During the first week of June, 2020, U.S. Engineering CEO Tyler Nottberg and President Tim Moormeier distributed these messages to all of our team members regarding racial injustice in our society. Given the complexity of this issue, and the ongoing pain and suffering that we continue to see play out in our local communities and nationally, we have decided to share these messages publicly in an effort to contribute to the discussion. This is, admittedly, a small step. Action always speaks louder than words. However, everyone has a role to play. Organizations and individuals must both contribute, so here is one contribution from the week of June 1st.
As a friend of mine eloquently put it to me earlier this week, white privilege doesn’t mean your life hasn’t been hard. It just means your skin tone isn’t the reason it’s been hard. My experience growing up in America has been much different than the experience of black team members, friends, and their families. And it goes beyond the headlines, right to the privilege of being able to walk into a store and not experience the indignity of eyes focusing on me as I browse the aisles.
It’s easy to condemn the killing of George Floyd and Ahmaud Arbery, but it’s difficult to answer the question of why we must keep doing the condemning—over and over and over again. Racism is insidious. It’s not just an action taken or a thoughtless remark. It’s the structure of our society—built up over hundreds of years, enshrined in laws, and now reflected in the condition of populations. For example, my work with the C19KC Task Force and ComebackKC has shown how much punishment black communities have taken from COVID-19. In Wyandotte County, KS, black people represent 53% of the COVID-19 deaths but make up just 23% of the population. Those outcomes might not be an intentional result of something done today, but they’re not just coincidence.
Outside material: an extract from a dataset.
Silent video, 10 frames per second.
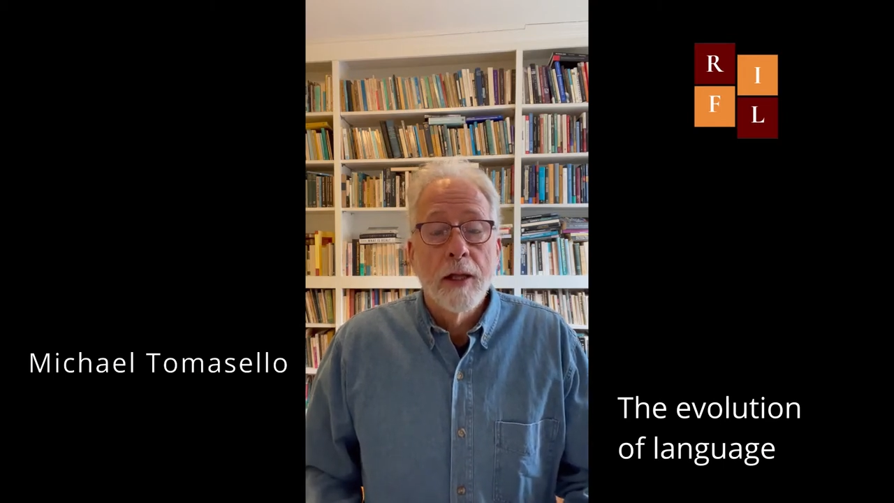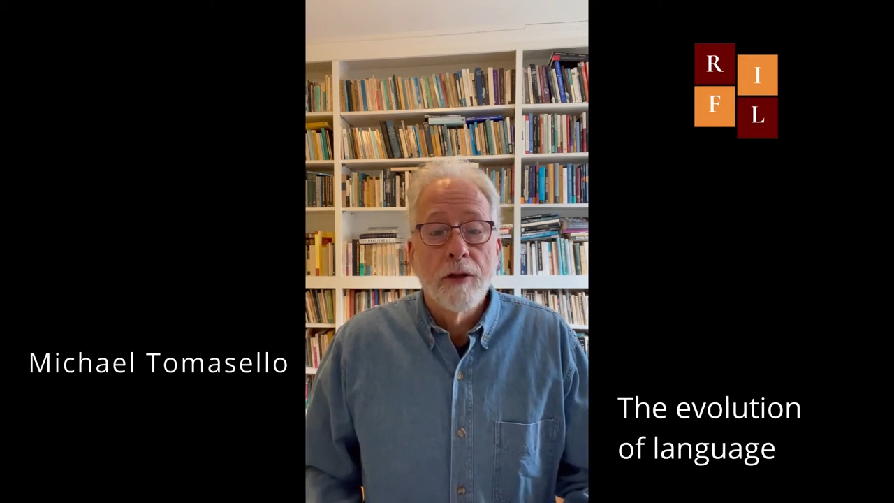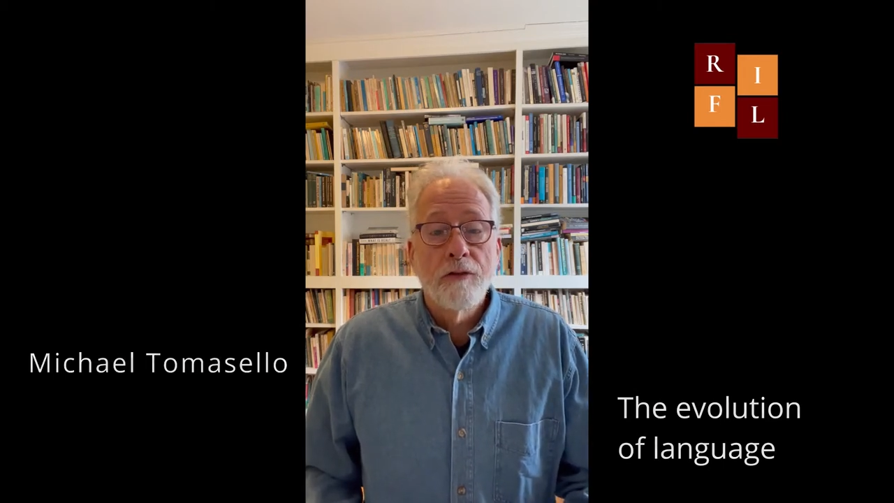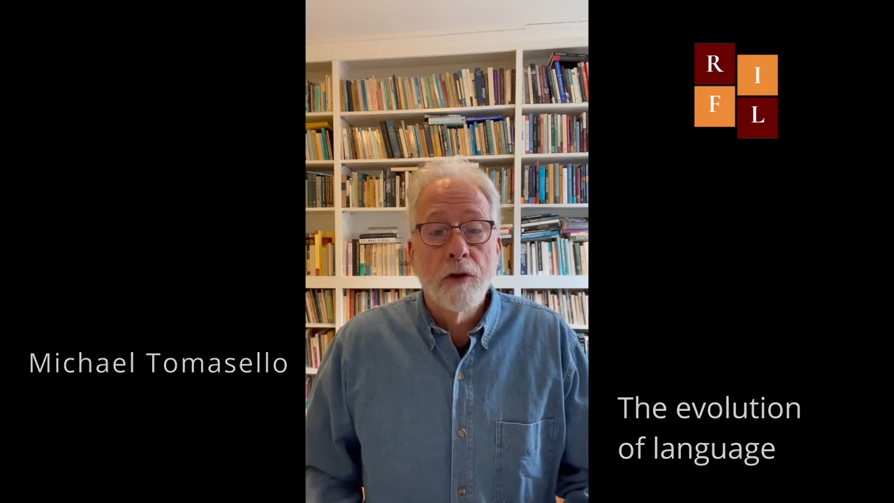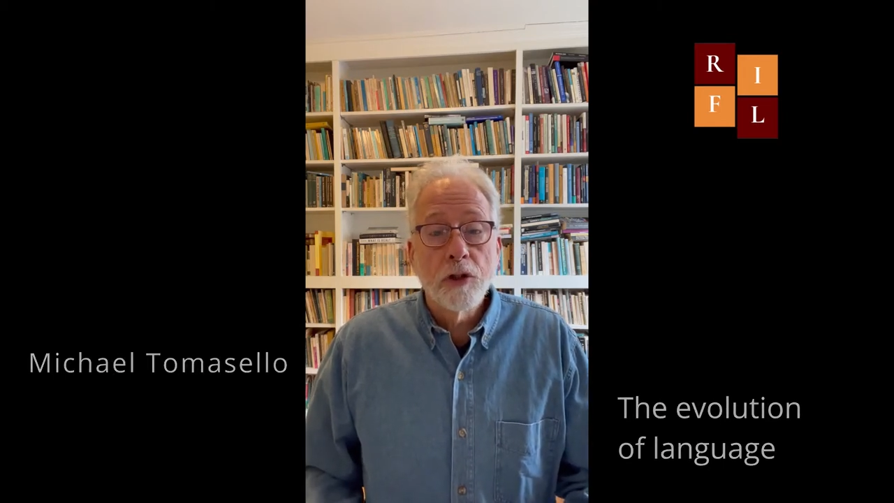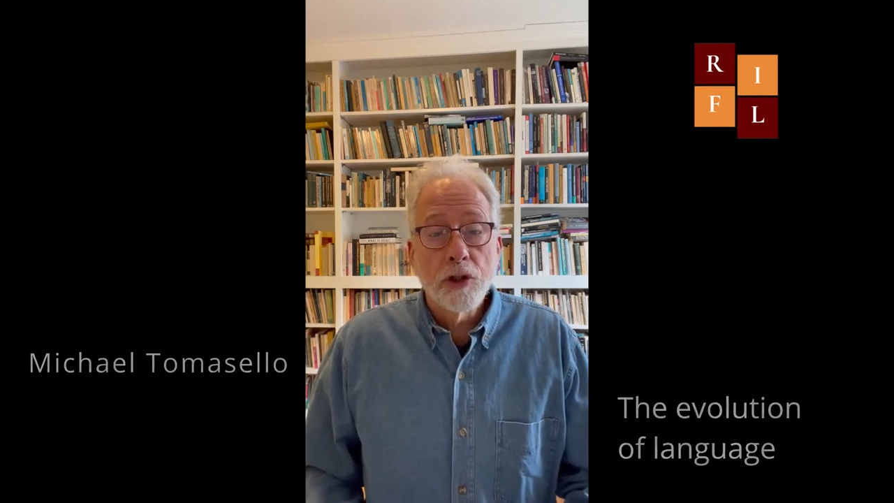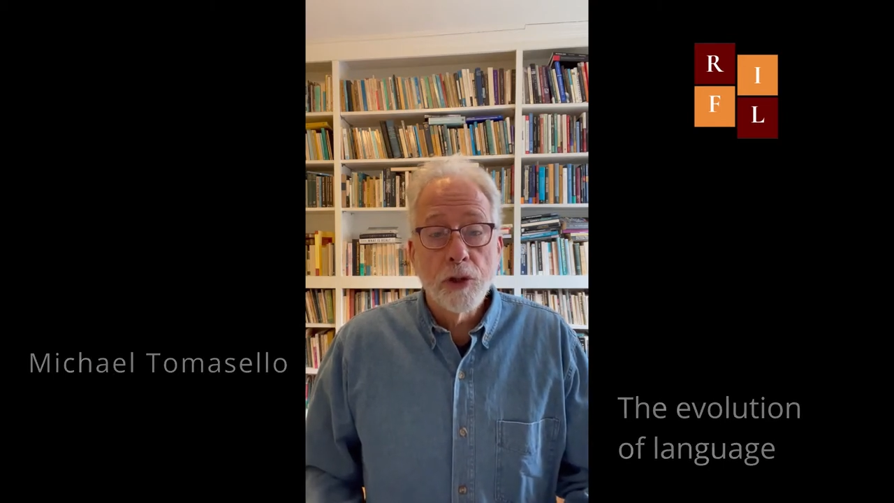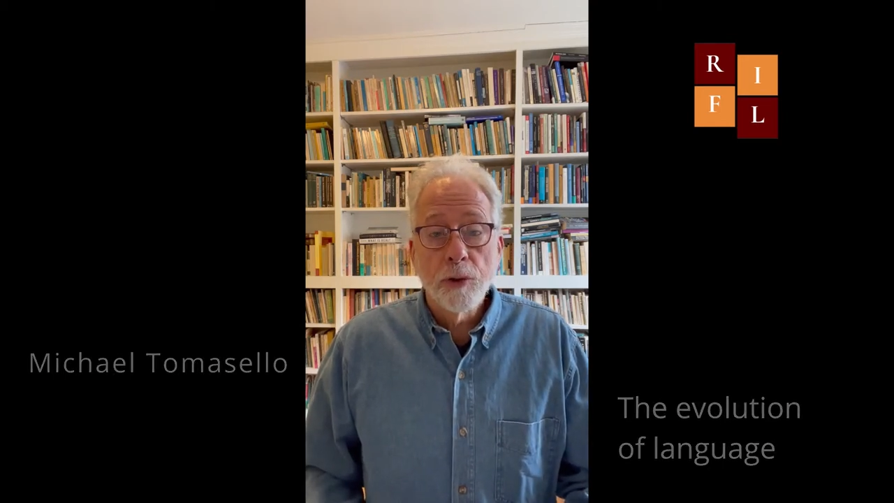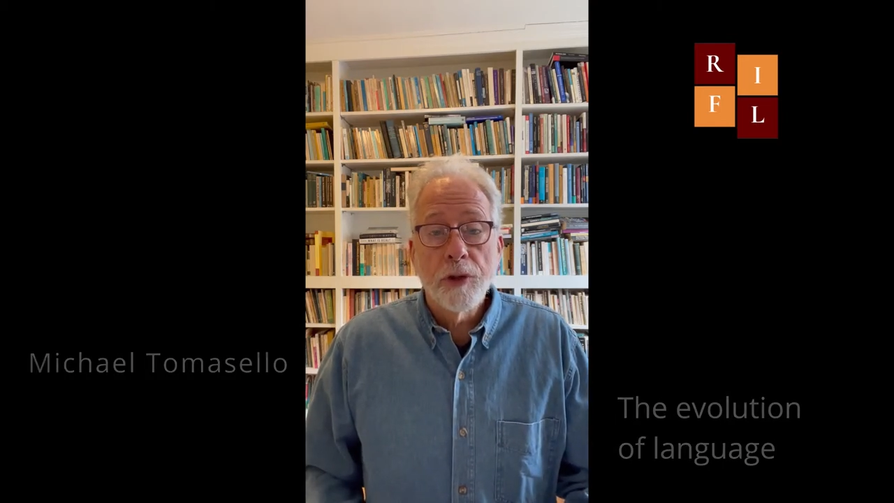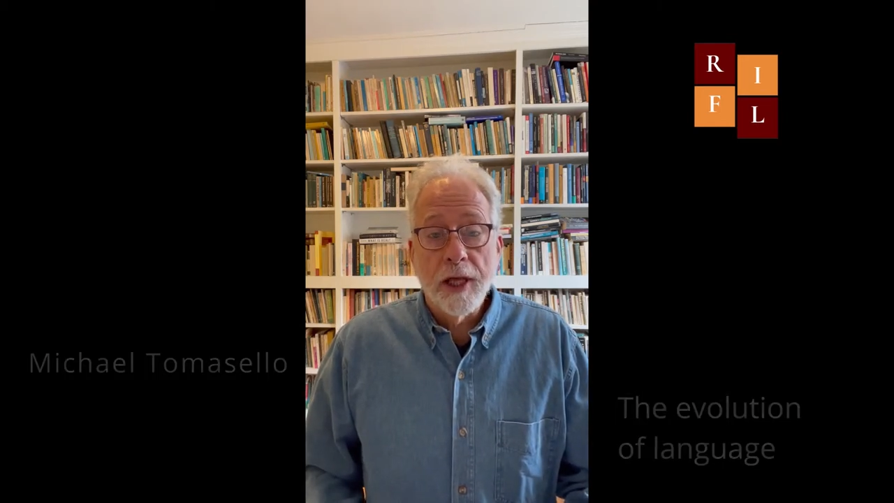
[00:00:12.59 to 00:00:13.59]
The first
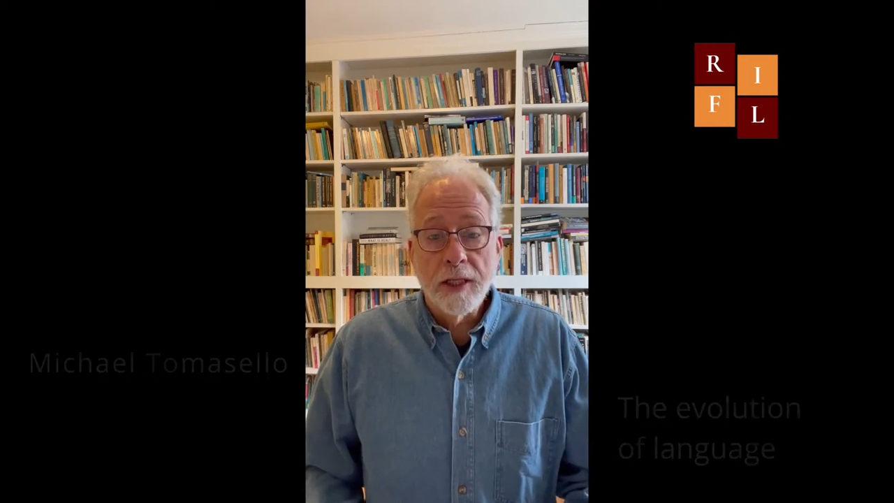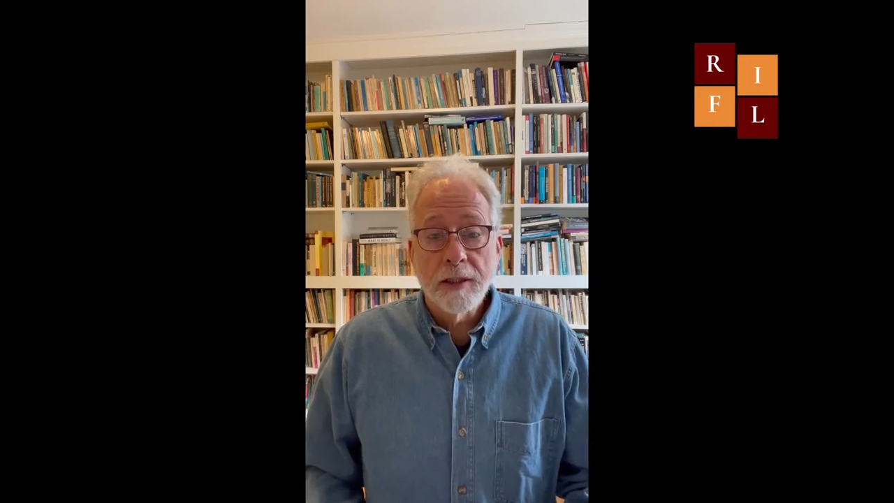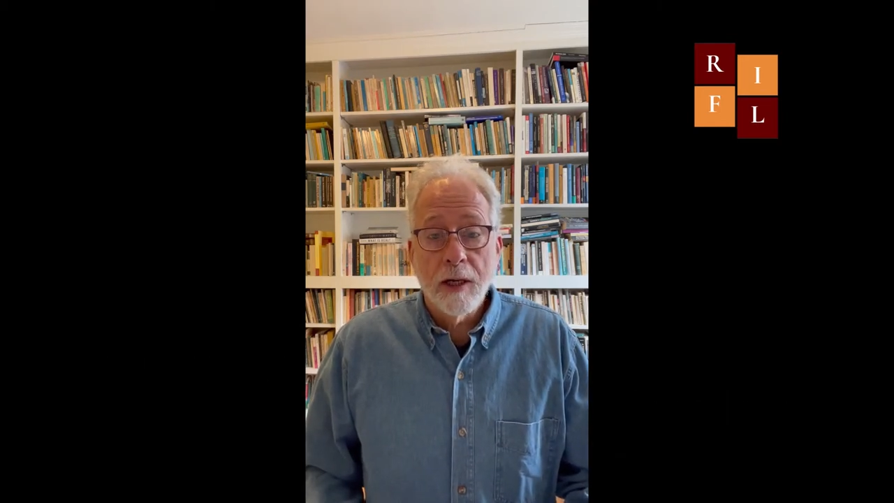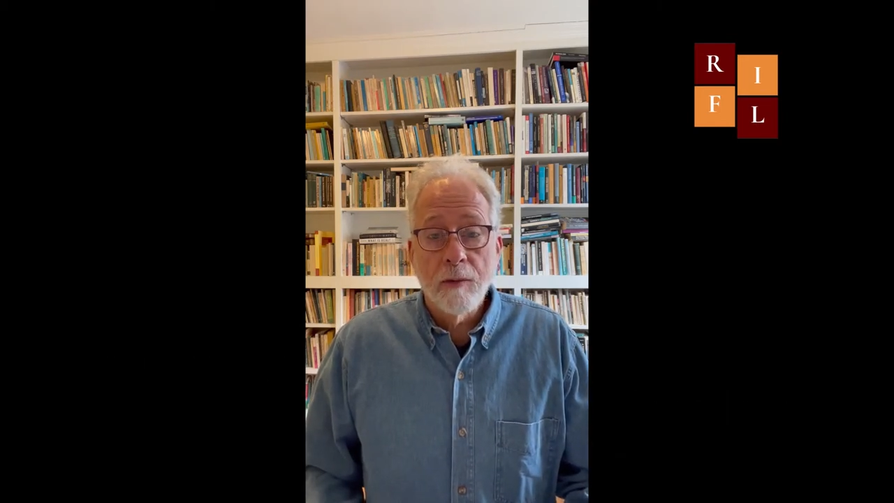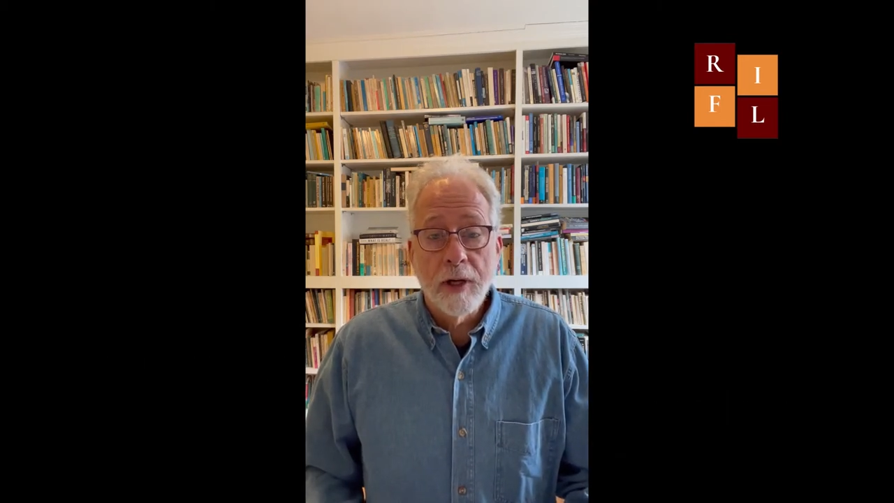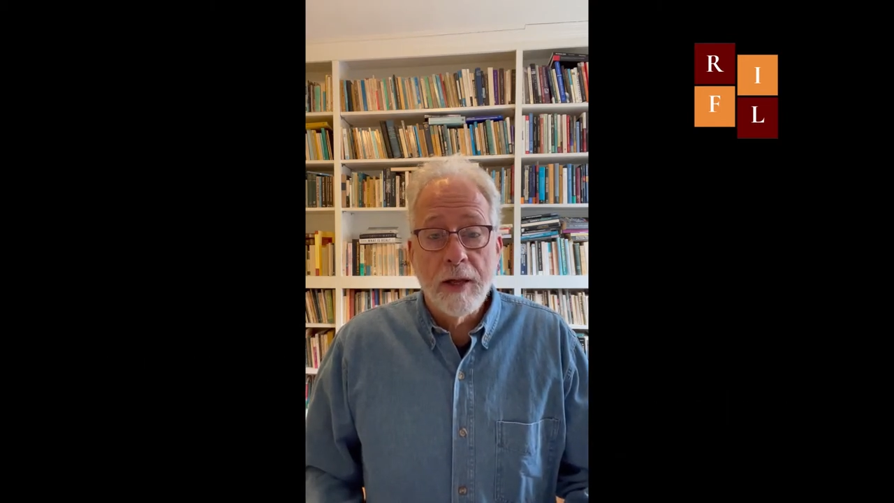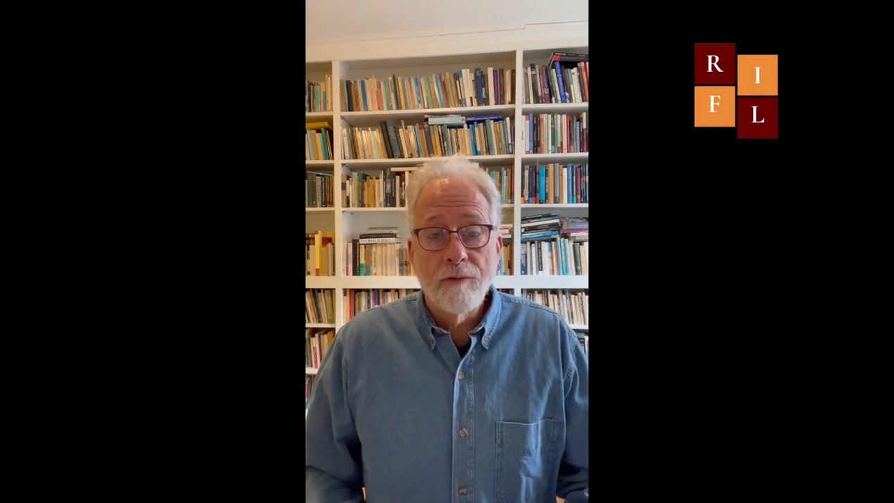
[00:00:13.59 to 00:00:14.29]
two things I want to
Racial bias and the marginalization of minorities of all types has been part of the structure of our country for so long. Each of us has implicit biases that shape our thoughts and actions. Are we aware of them or unaware? Is this the moment in time where we can come together to make lasting changes? It starts when we look at ourselves first. If you’re truly interested in something you can do as an individual, I’d encourage you to learn more about implicit bias. To be clear, I have blind spots, just like everybody else. I make mistakes, but along the way I do my best to learn from them—to continually educate myself and be as self-aware as possible.
Leigh (Nottberg) and I have had the chance to work with the GreenLight Fund in Kansas City, and I was able to participate in racial equity training led by Stephenie and Rodney Smith of Sophic Solutions. I’m endlessly grateful for their leadership and wanted to share a list of anti-racism resources they provided to those of us on the GreenLight Advisory Council. Whether we emerge from this moment better people and a better society depends on the actions we take, not just the words we speak.
Finally, to everyone in our organization who is directly feeling the pain of racism, I want you to know that U.S. Engineering leadership stands with you. You have our support, and you have the space to express your feelings and concerns with us. I clearly can’t sit here and speak for our black community, but I was forwarded this article by a friend that explained the difficulty many of the people you’re working with might be experiencing right now.
I must address the pain that our nation is feeling. With the backdrop of uncertainty surrounding COVID-19, our country is reeling from the killing of George Floyd, continued racism and, ultimately, fear. I am deeply saddened by what I see. As a nation, a company, a community, a family; we must find a way to end racial discrimination and the pain so many are experiencing because of it. I don’t have all the answers, but I do know that we cannot do anything until we acknowledge there is an issue. We must be honest with ourselves. And we must want change.
One of my favorite authors, Mitch Albom, shared his thoughts over the weekend. The article resonated with me, and I encourage you to read it. I offer this not because it’s an easy read; it’s actually quite the opposite. The title alone puts a pit in my stomach, “…His last words should haunt us all.” Albom, like me, is a white male. The two of us cannot possibly have the perspective to truly understand. However, one thing that everyone can do is show compassion. Right now, we need compassion and togetherness more than ever, but division seems to be frustratingly victorious at the moment. It doesn’t have to be, and you have the option to personally decide to let compassion triumph.
At U.S. Engineering, we have a Mission to “Leave a Legacy.” That statement is intentionally open-ended. Yes, we want to set the standard for the mechanical service and construction industry and help our communities through the work we do. But our legacy is also defined by the way we live within our communities, by the way we interact with and accept each other. In recent months, as the pandemic started to spread, our organization adopted the phrase, “We Stand Ready.” But we can only truly stand ready if “We Stand Together”—if we choose compassion.
For those feeling pain, please know that you are not alone. As an organization, U.S. Engineering does choose compassion, and we do stand with you. If you’re hurting, talk to someone and find comfort and healing. One resource that is free for U.S. Engineering team members is our EAP partner, New Directions.